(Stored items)
^^^^

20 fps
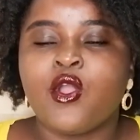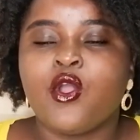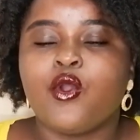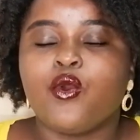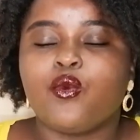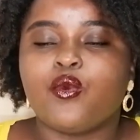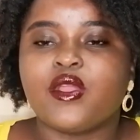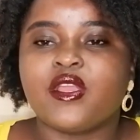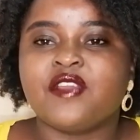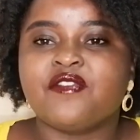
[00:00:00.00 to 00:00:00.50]

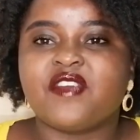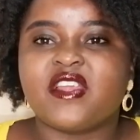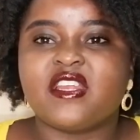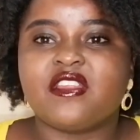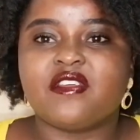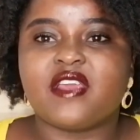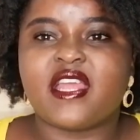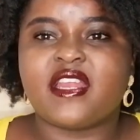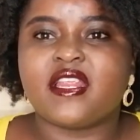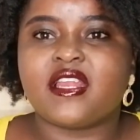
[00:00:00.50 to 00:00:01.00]
we even
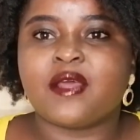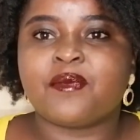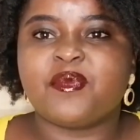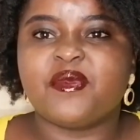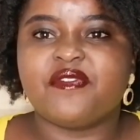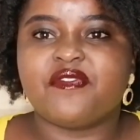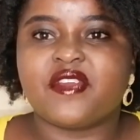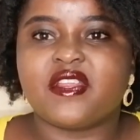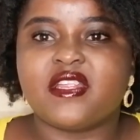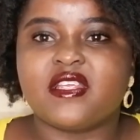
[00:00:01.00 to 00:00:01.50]
ended up
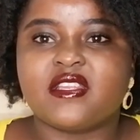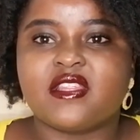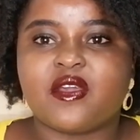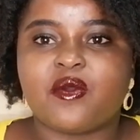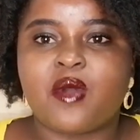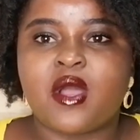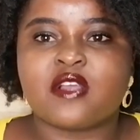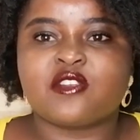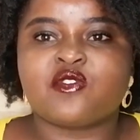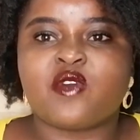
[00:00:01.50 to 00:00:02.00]
dividing the
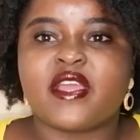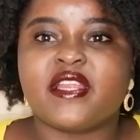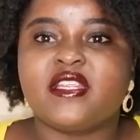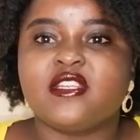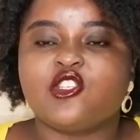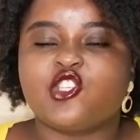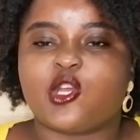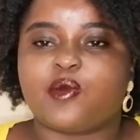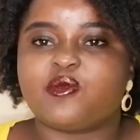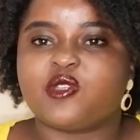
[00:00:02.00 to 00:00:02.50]
work. So I did
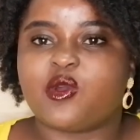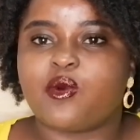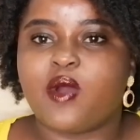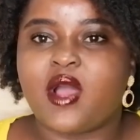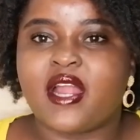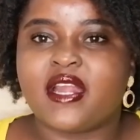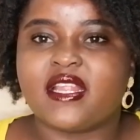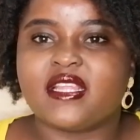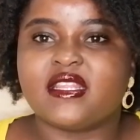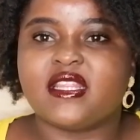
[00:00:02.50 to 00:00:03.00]
chapter
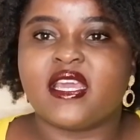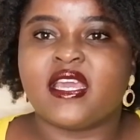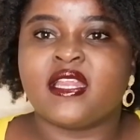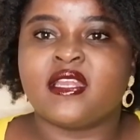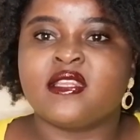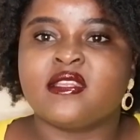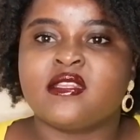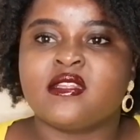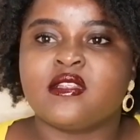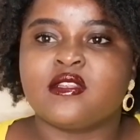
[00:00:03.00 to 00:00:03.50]
1, and
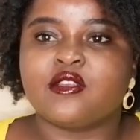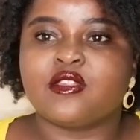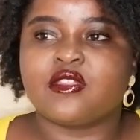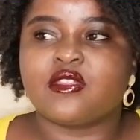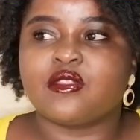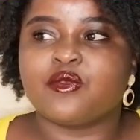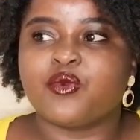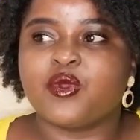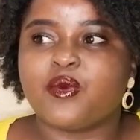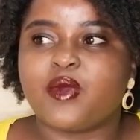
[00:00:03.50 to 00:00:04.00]
then
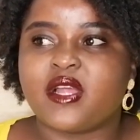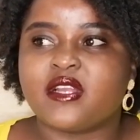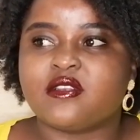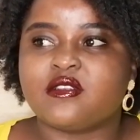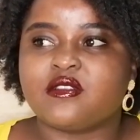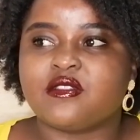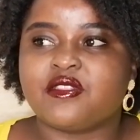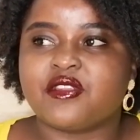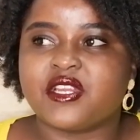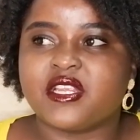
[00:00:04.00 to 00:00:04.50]
we were
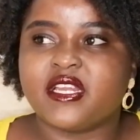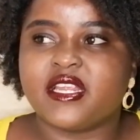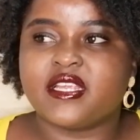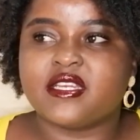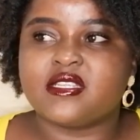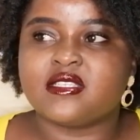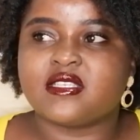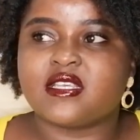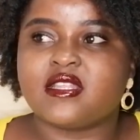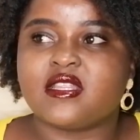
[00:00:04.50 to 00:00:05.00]
3
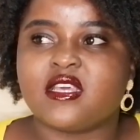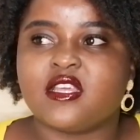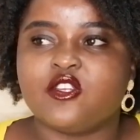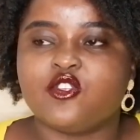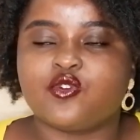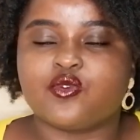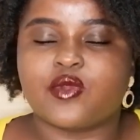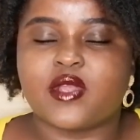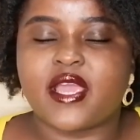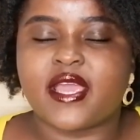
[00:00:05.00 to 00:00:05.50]
ladies and then
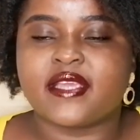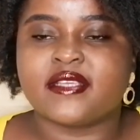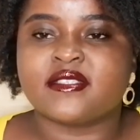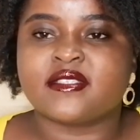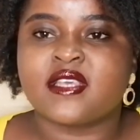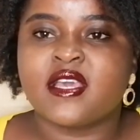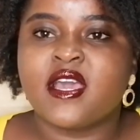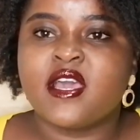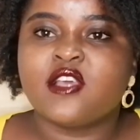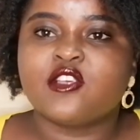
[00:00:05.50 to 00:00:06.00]
2 guys.
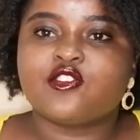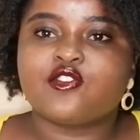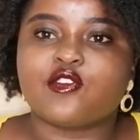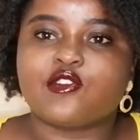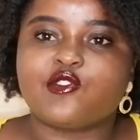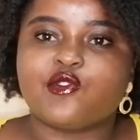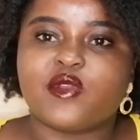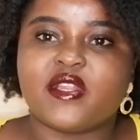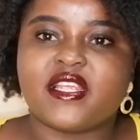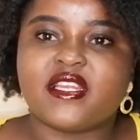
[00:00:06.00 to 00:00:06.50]
So
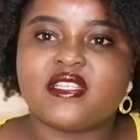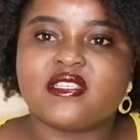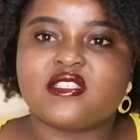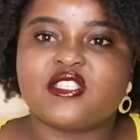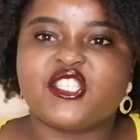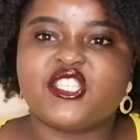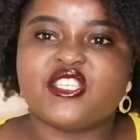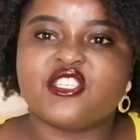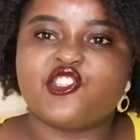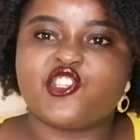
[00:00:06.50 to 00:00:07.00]
2 ladies
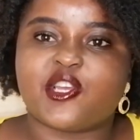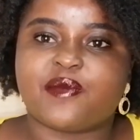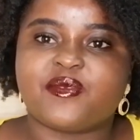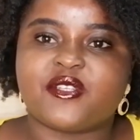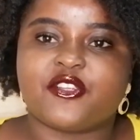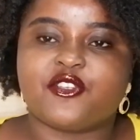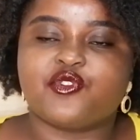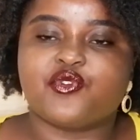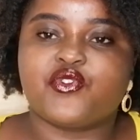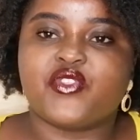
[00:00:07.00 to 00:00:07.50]
did
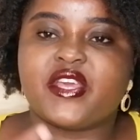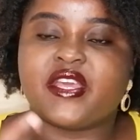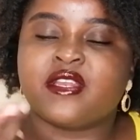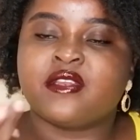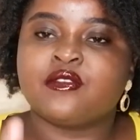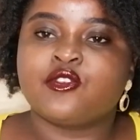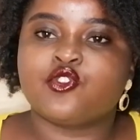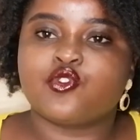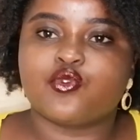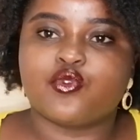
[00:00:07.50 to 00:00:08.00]
chapter 2,
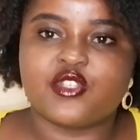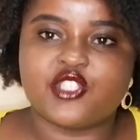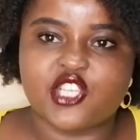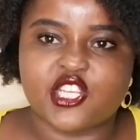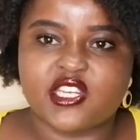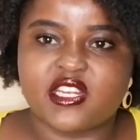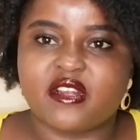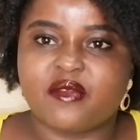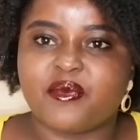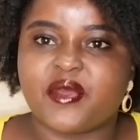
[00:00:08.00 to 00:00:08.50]
then 2
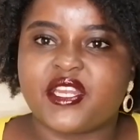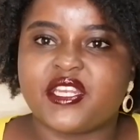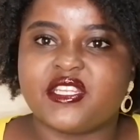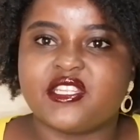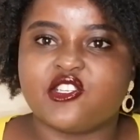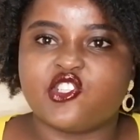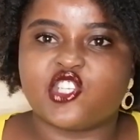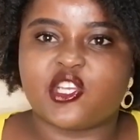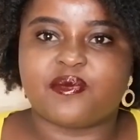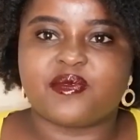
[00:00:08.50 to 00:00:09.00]
gentlemen
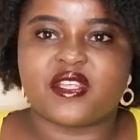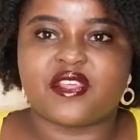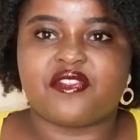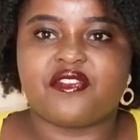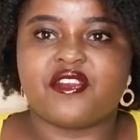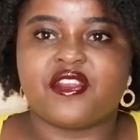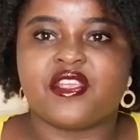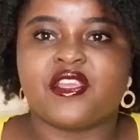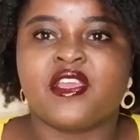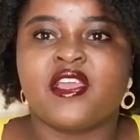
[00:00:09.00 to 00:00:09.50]
did chapter
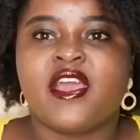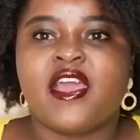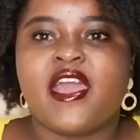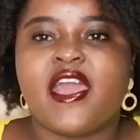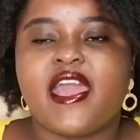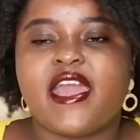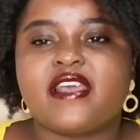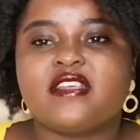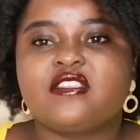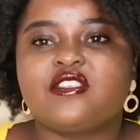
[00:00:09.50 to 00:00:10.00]
3.
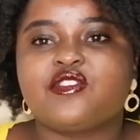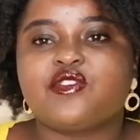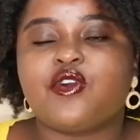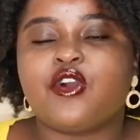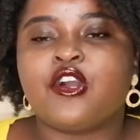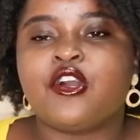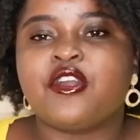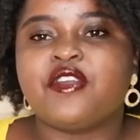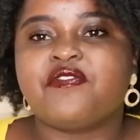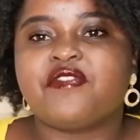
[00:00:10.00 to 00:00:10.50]
And
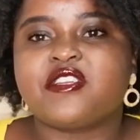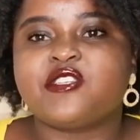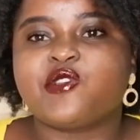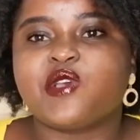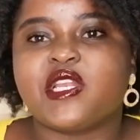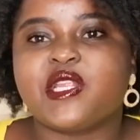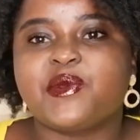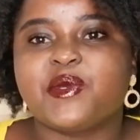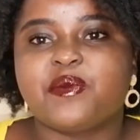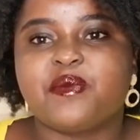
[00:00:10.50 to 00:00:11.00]
so
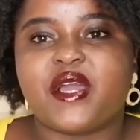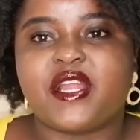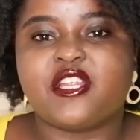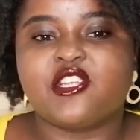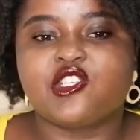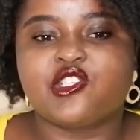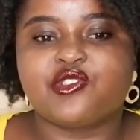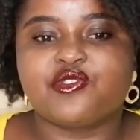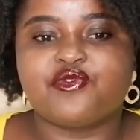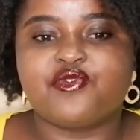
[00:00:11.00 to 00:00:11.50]
eventually we
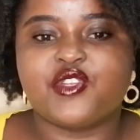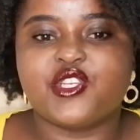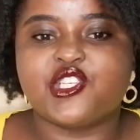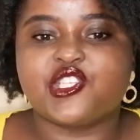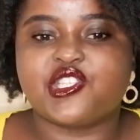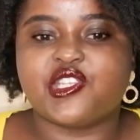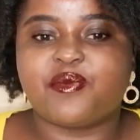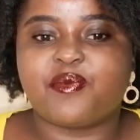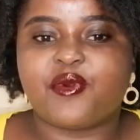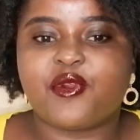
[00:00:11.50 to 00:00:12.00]
managed to finish
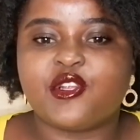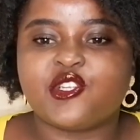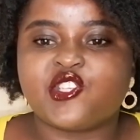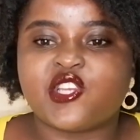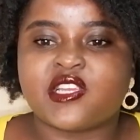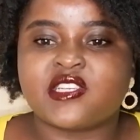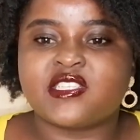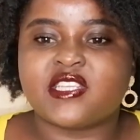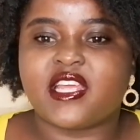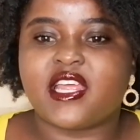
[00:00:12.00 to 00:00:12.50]
the
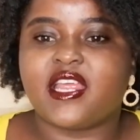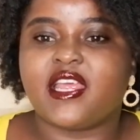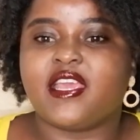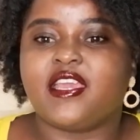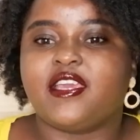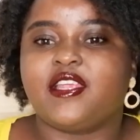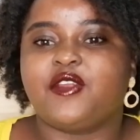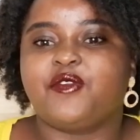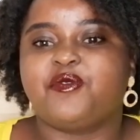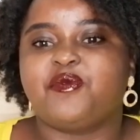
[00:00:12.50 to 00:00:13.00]
project,
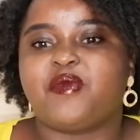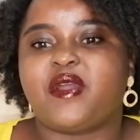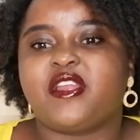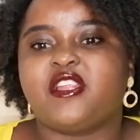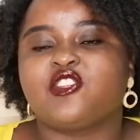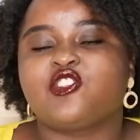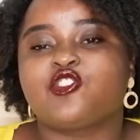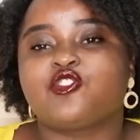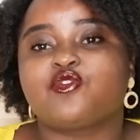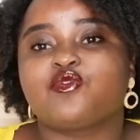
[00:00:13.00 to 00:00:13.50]
and we
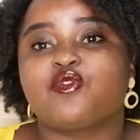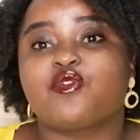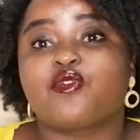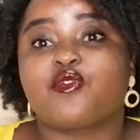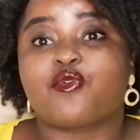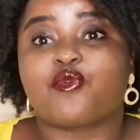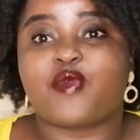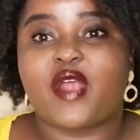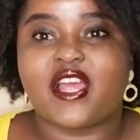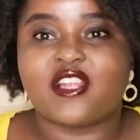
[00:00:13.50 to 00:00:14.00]
managed to
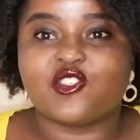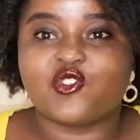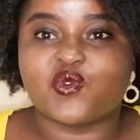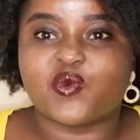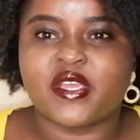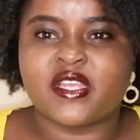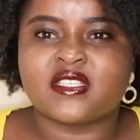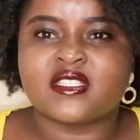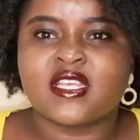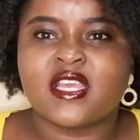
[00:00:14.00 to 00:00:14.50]

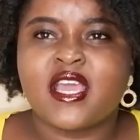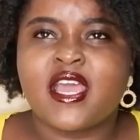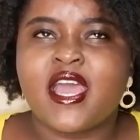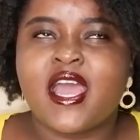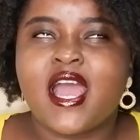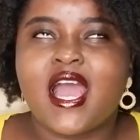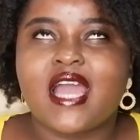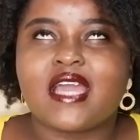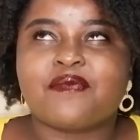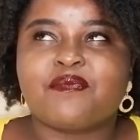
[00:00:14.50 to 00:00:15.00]
graduate.
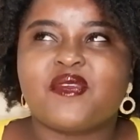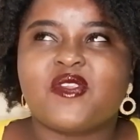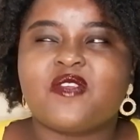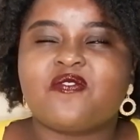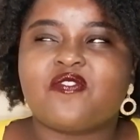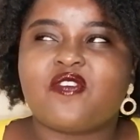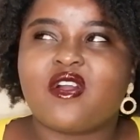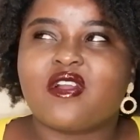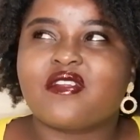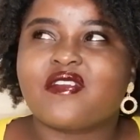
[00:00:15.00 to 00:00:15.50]
I believe
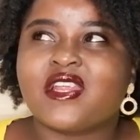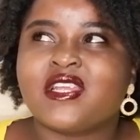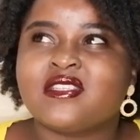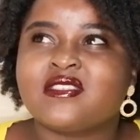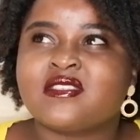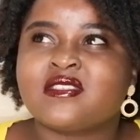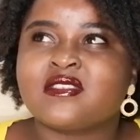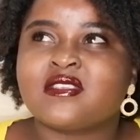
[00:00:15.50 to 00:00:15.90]
our grades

^^^^

Once the pictures are set aside, repeat each entry exactly as it stands.

20 fps
[00:00:00.00 to 00:00:00.50]

[00:00:00.50 to 00:00:01.00]
we even
[00:00:01.00 to 00:00:01.50]
ended up
[00:00:01.50 to 00:00:02.00]
dividing the
[00:00:02.00 to 00:00:02.50]
work. So I did
[00:00:02.50 to 00:00:03.00]
chapter
[00:00:03.00 to 00:00:03.50]
1, and
[00:00:03.50 to 00:00:04.00]
then
[00:00:04.00 to 00:00:04.50]
we were
[00:00:04.50 to 00:00:05.00]
3
[00:00:05.00 to 00:00:05.50]
ladies and then
[00:00:05.50 to 00:00:06.00]
2 guys.
[00:00:06.00 to 00:00:06.50]
So
[00:00:06.50 to 00:00:07.00]
2 ladies
[00:00:07.00 to 00:00:07.50]
did
[00:00:07.50 to 00:00:08.00]
chapter 2,
[00:00:08.00 to 00:00:08.50]
then 2
[00:00:08.50 to 00:00:09.00]
gentlemen
[00:00:09.00 to 00:00:09.50]
did chapter
[00:00:09.50 to 00:00:10.00]
3.
[00:00:10.00 to 00:00:10.50]
And
[00:00:10.50 to 00:00:11.00]
so
[00:00:11.00 to 00:00:11.50]
eventually we
[00:00:11.50 to 00:00:12.00]
managed to finish
[00:00:12.00 to 00:00:12.50]
the
[00:00:12.50 to 00:00:13.00]
project,
[00:00:13.00 to 00:00:13.50]
and we
[00:00:13.50 to 00:00:14.00]
managed to
[00:00:14.00 to 00:00:14.50]

[00:00:14.50 to 00:00:15.00]
graduate.
[00:00:15.00 to 00:00:15.50]
I believe
[00:00:15.50 to 00:00:15.90]
our grades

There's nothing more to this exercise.